CVE-2025-3620 Overview
CVE-2025-3620 is a use-after-free vulnerability in the USB component of Google Chrome versions prior to 135.0.7049.95. A remote attacker can exploit heap corruption by serving a crafted HTML page to a victim. Chromium rates this issue as High severity, and successful exploitation can lead to arbitrary code execution within the renderer process. The vulnerability is tracked under CWE-416 and requires user interaction, such as visiting a malicious website. Google addressed the flaw in the Stable channel update for Desktop released in April 2025.
Critical Impact
Remote attackers can trigger heap corruption through a crafted HTML page, potentially leading to code execution in the browser context.
Affected Products
- Google Chrome on Windows prior to 135.0.7049.95
- Google Chrome on macOS prior to 135.0.7049.95
- Google Chrome on Linux prior to 135.0.7049.95
Discovery Timeline
- 2025-04-16 - CVE-2025-3620 published to NVD
- 2025-04-23 - Last updated in NVD database
References: Google Chrome Update Blog, Chromium Issue Tracker Entry.
Technical Details for CVE-2025-3620
Vulnerability Analysis
The flaw resides in Chrome's USB subsystem, which exposes WebUSB functionality to web content. A use-after-free condition occurs when the implementation retains a reference to a heap object after that object has been deallocated. When the freed memory is reallocated for attacker-controlled data, subsequent dereferences operate on corrupted state. This primitive enables heap corruption that an attacker can shape into a control-flow hijack inside the renderer process. Chrome's sandbox limits direct system impact, but renderer compromise is typically chained with a sandbox escape for full code execution on the host.
Root Cause
The root cause is improper object lifetime management within the USB component [CWE-416]. Code paths handling USB device state release or destroy an object while another reference remains live. Web content can drive these paths through WebUSB-related JavaScript APIs and timing of device events, leading to access of freed memory.
Attack Vector
Exploitation requires a victim to load a crafted HTML page in a vulnerable Chrome build. The attacker hosts JavaScript that manipulates USB-related objects to trigger the dangling reference, then sprays the heap to reclaim the freed allocation with controlled data. Subsequent operations on the stale pointer pivot execution into attacker-controlled memory.

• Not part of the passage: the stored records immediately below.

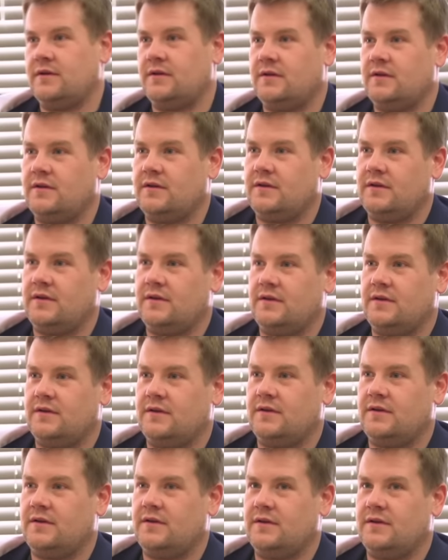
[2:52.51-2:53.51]

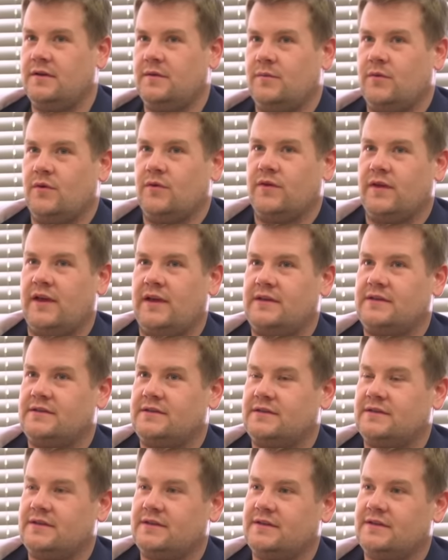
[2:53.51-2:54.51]
I bought
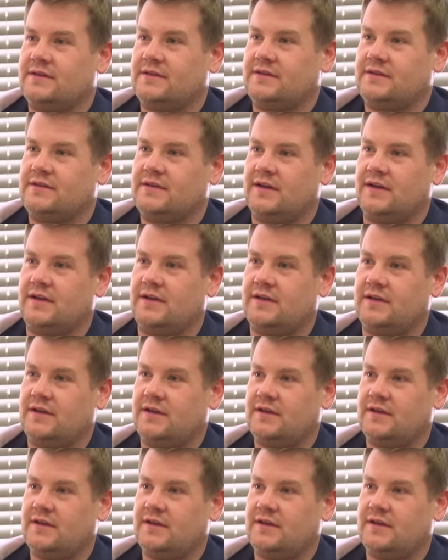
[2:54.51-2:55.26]
these to...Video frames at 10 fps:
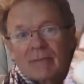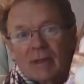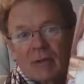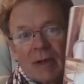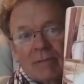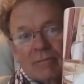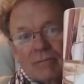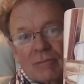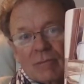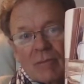There
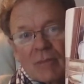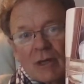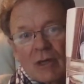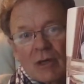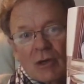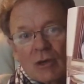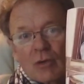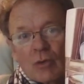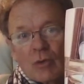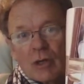
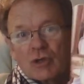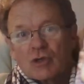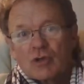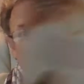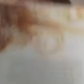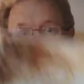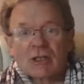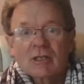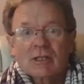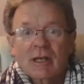you are. You're a treasure
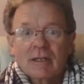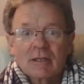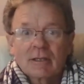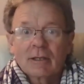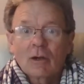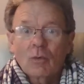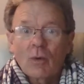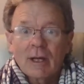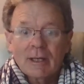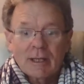just like this little
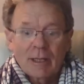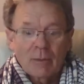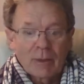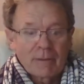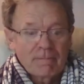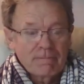white kiwi.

No verified public proof-of-concept is available. See the Chromium Issue Tracker Entry for any disclosed technical details once restrictions are lifted.
Detection Methods for CVE-2025-3620
Indicators of Compromise
- Chrome renderer process crashes with heap corruption signatures shortly after visiting an untrusted page.

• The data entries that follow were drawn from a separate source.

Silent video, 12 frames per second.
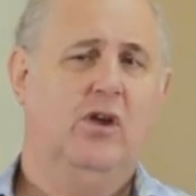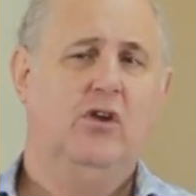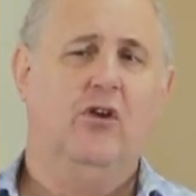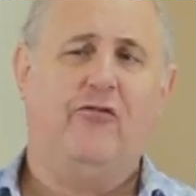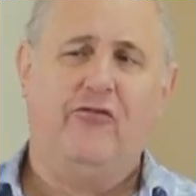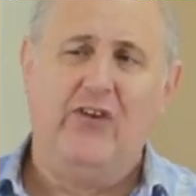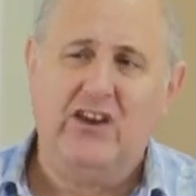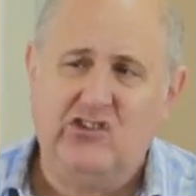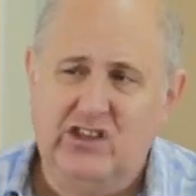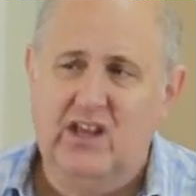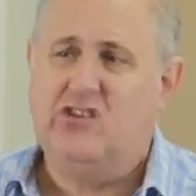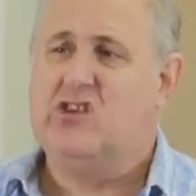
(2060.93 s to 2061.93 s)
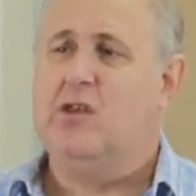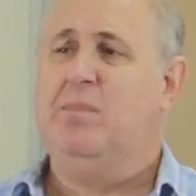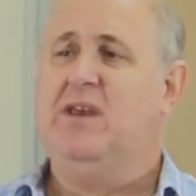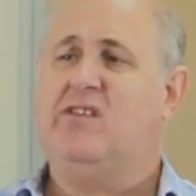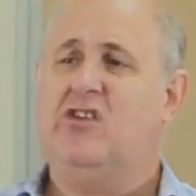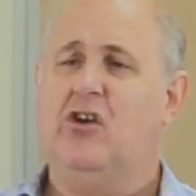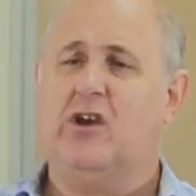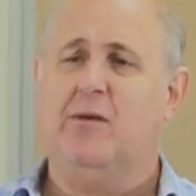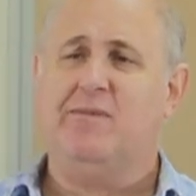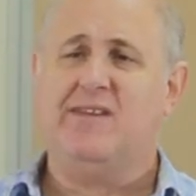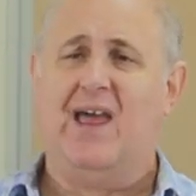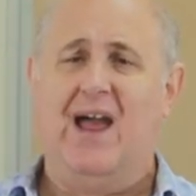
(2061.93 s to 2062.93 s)
Your flesh needs to be
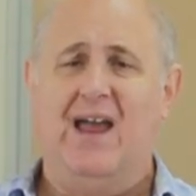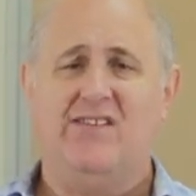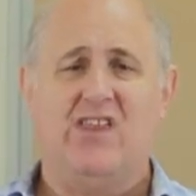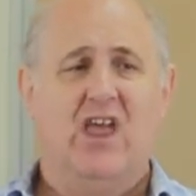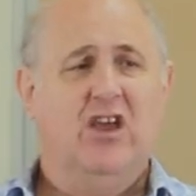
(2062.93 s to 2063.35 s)
circumcised.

- Unexpected child processes spawned by chrome.exe or the Chrome helper processes on macOS and Linux.
- Outbound connections from Chrome to low-reputation domains immediately preceding renderer instability.
Detection Strategies
- Inventory installed Chrome versions across endpoints and flag any build earlier than 135.0.7049.95.
- Hunt for browser exploitation patterns such as renderer processes performing file system writes to autostart locations or launching shells.
- Correlate web proxy logs with endpoint telemetry to identify users who visited suspicious pages around crash events.
Monitoring Recommendations
- Forward Chrome crash reports and Windows Error Reporting events to a central log store for review.
- Monitor process lineage where Chrome renderer or GPU processes spawn cmd.exe, powershell.exe, bash, or other interpreters.
- Track WebUSB API usage on managed fleets through enterprise policy reporting where applicable.
How to Mitigate CVE-2025-3620
Immediate Actions Required
- Update Google Chrome to version 135.0.7049.95 or later on all managed endpoints.
- Restart Chrome after the update so the patched binaries are loaded into memory.
- Validate version compliance using endpoint management tooling and quarantine non-compliant hosts.
Patch Information
Google released the fix in the Stable channel update for Desktop on April 15, 2025. Details are published in the Google Chrome Update Blog. Chromium-based browsers that share the same upstream code, such as Microsoft Edge and Brave, should be updated to the corresponding patched releases issued by their vendors.
Workarounds
- Disable WebUSB via enterprise policy by setting DefaultWebUsbGuardSetting to 2 until patching is complete.
- Restrict browsing to trusted sites through web filtering while the rollout is in progress.
- Apply the WebUsbBlockedForUrls policy to block WebUSB access on high-risk URL patterns.
# Configuration example - Chrome enterprise policy (Linux JSON policy)
# /etc/opt/chrome/policies/managed/disable_webusb.json
{
"DefaultWebUsbGuardSetting": 2,
"WebUsbBlockedForUrls": ["*"]
}
Disclaimer: This content was generated using AI. While we strive for accuracy, please verify critical information with official sources.